MP condemn woke ESG debanking as ‘legitimate’ firms are denied accounts

MPs have condemned the woke debanking of firms deemed ‘undesirable’.

A report by the Commons Treasury select committee on banking services for small companies took aim at the ‘unfair’ practice of denying accounts to legitimate businesses, from defence firms to slot machine operators.

Boohoo sales slump

Boohoo sales plummeted 17 per cent last year, driving profits 7 per cent lower to the bottom end of guidance, as the British online fashion retailer continues to struggle amid competition from newer rivals like Shein.

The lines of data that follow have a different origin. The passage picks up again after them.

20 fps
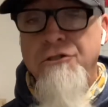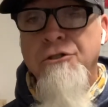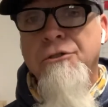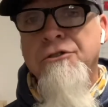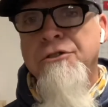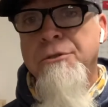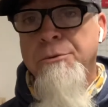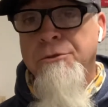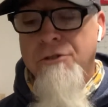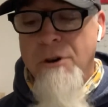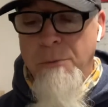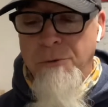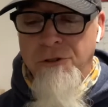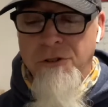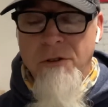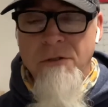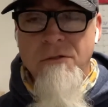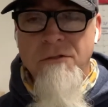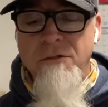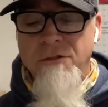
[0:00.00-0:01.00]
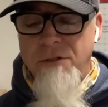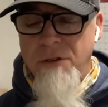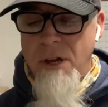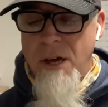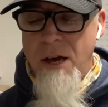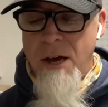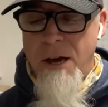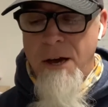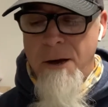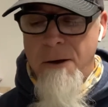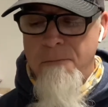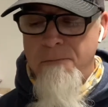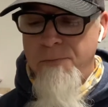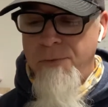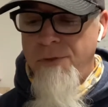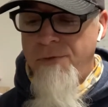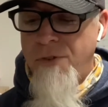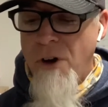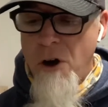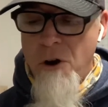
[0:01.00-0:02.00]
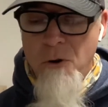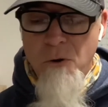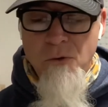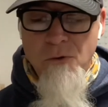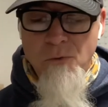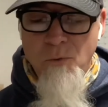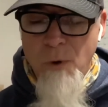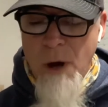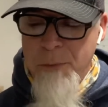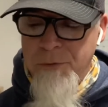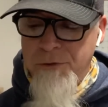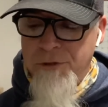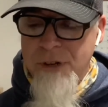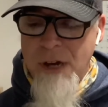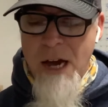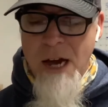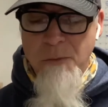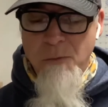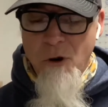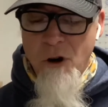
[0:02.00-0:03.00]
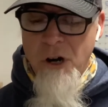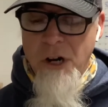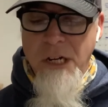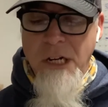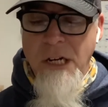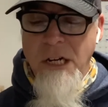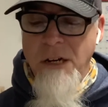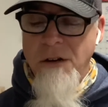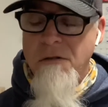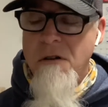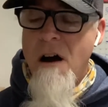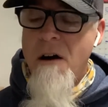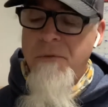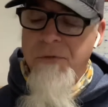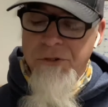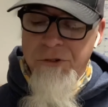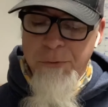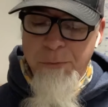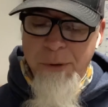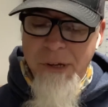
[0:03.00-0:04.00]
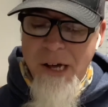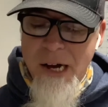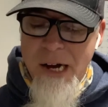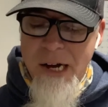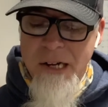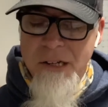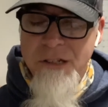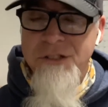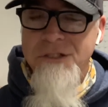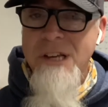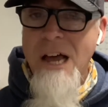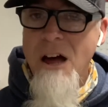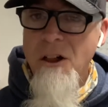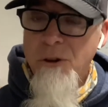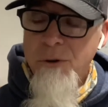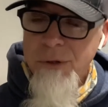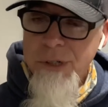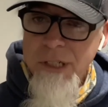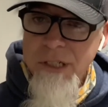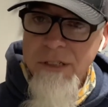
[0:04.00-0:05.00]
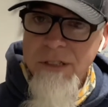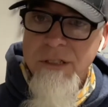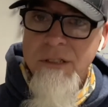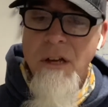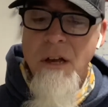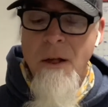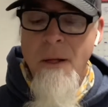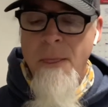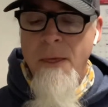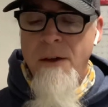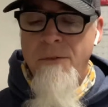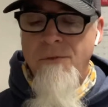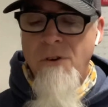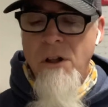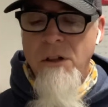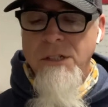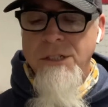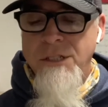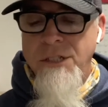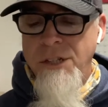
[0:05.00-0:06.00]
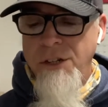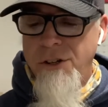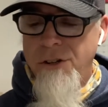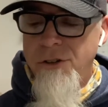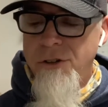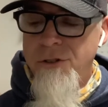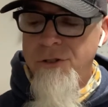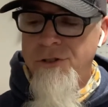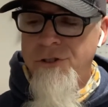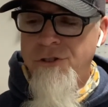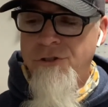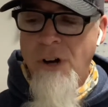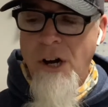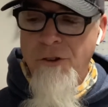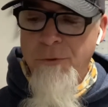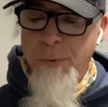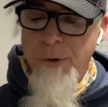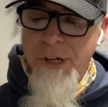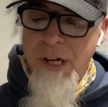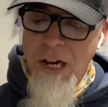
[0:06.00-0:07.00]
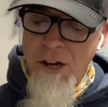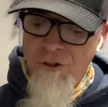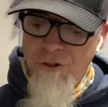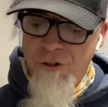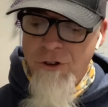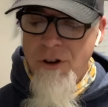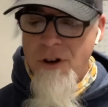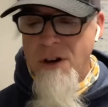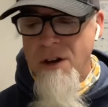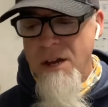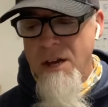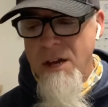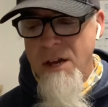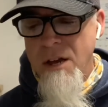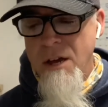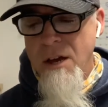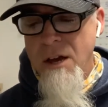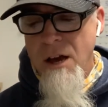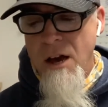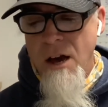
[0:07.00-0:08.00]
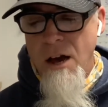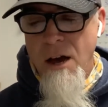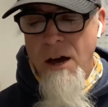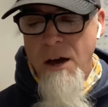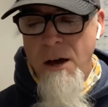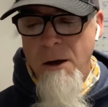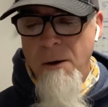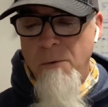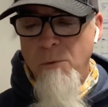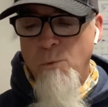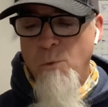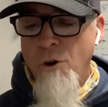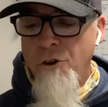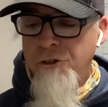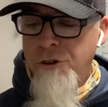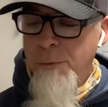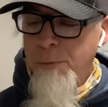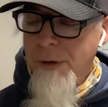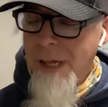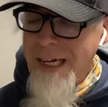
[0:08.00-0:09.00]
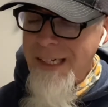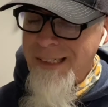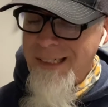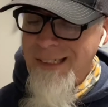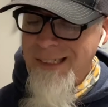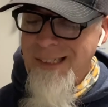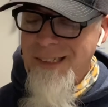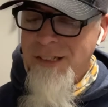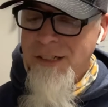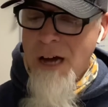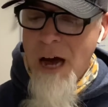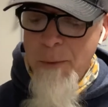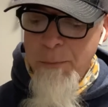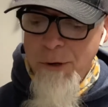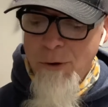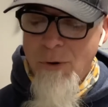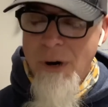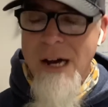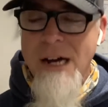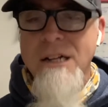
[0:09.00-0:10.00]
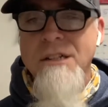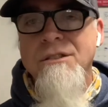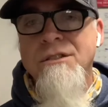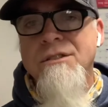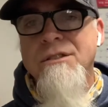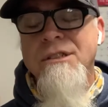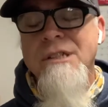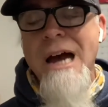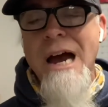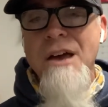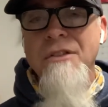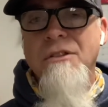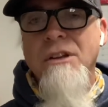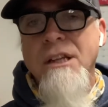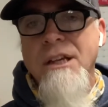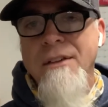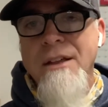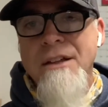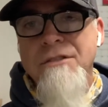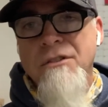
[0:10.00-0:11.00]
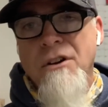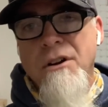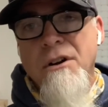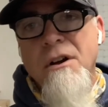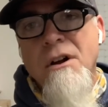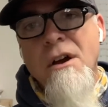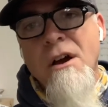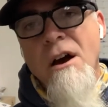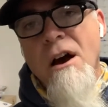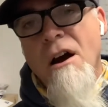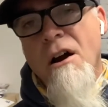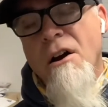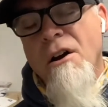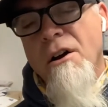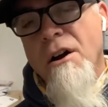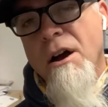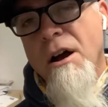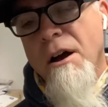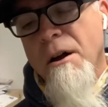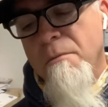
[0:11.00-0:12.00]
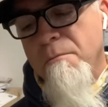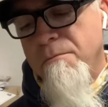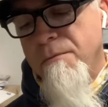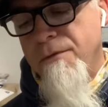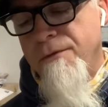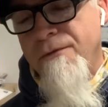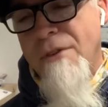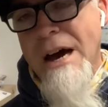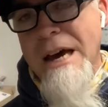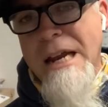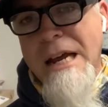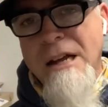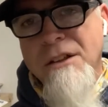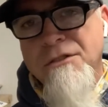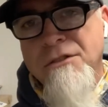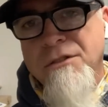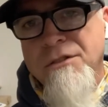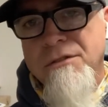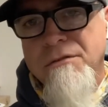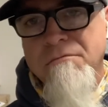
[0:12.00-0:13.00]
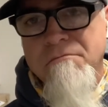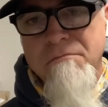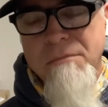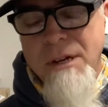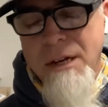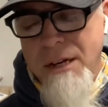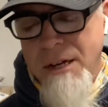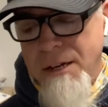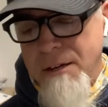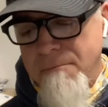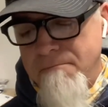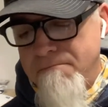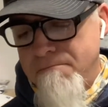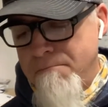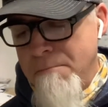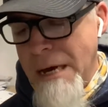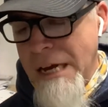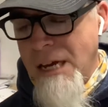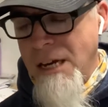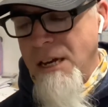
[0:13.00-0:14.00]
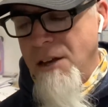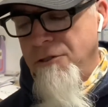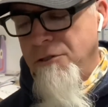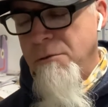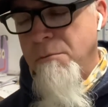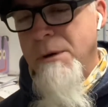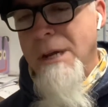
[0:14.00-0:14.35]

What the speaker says: subscriptions, phone, website, marketing, office supplies, salaries, volunteers, transportation, worship licenses, copyrights, Tithely, that's our finance mechanism, and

The group, like UK peer Asos, was a winner during the pandemic-driven boom in online shopping, but has since been hit by supply chain issues and higher product returns.

Its shares are down 24 per cent year-on-year.

Boohoo, whose brands include PrettyLittleThing and Nasty Gal, made adjusted EBITDA, its preferred profit measure, of £58.6million in the year to 23 February, versus guidance of £58million to £70million and the £63.3million made in 2022/23.

At the statutory level, Boohoo’s loss before tax swelled to £159.9million from a loss of £90.7million previously.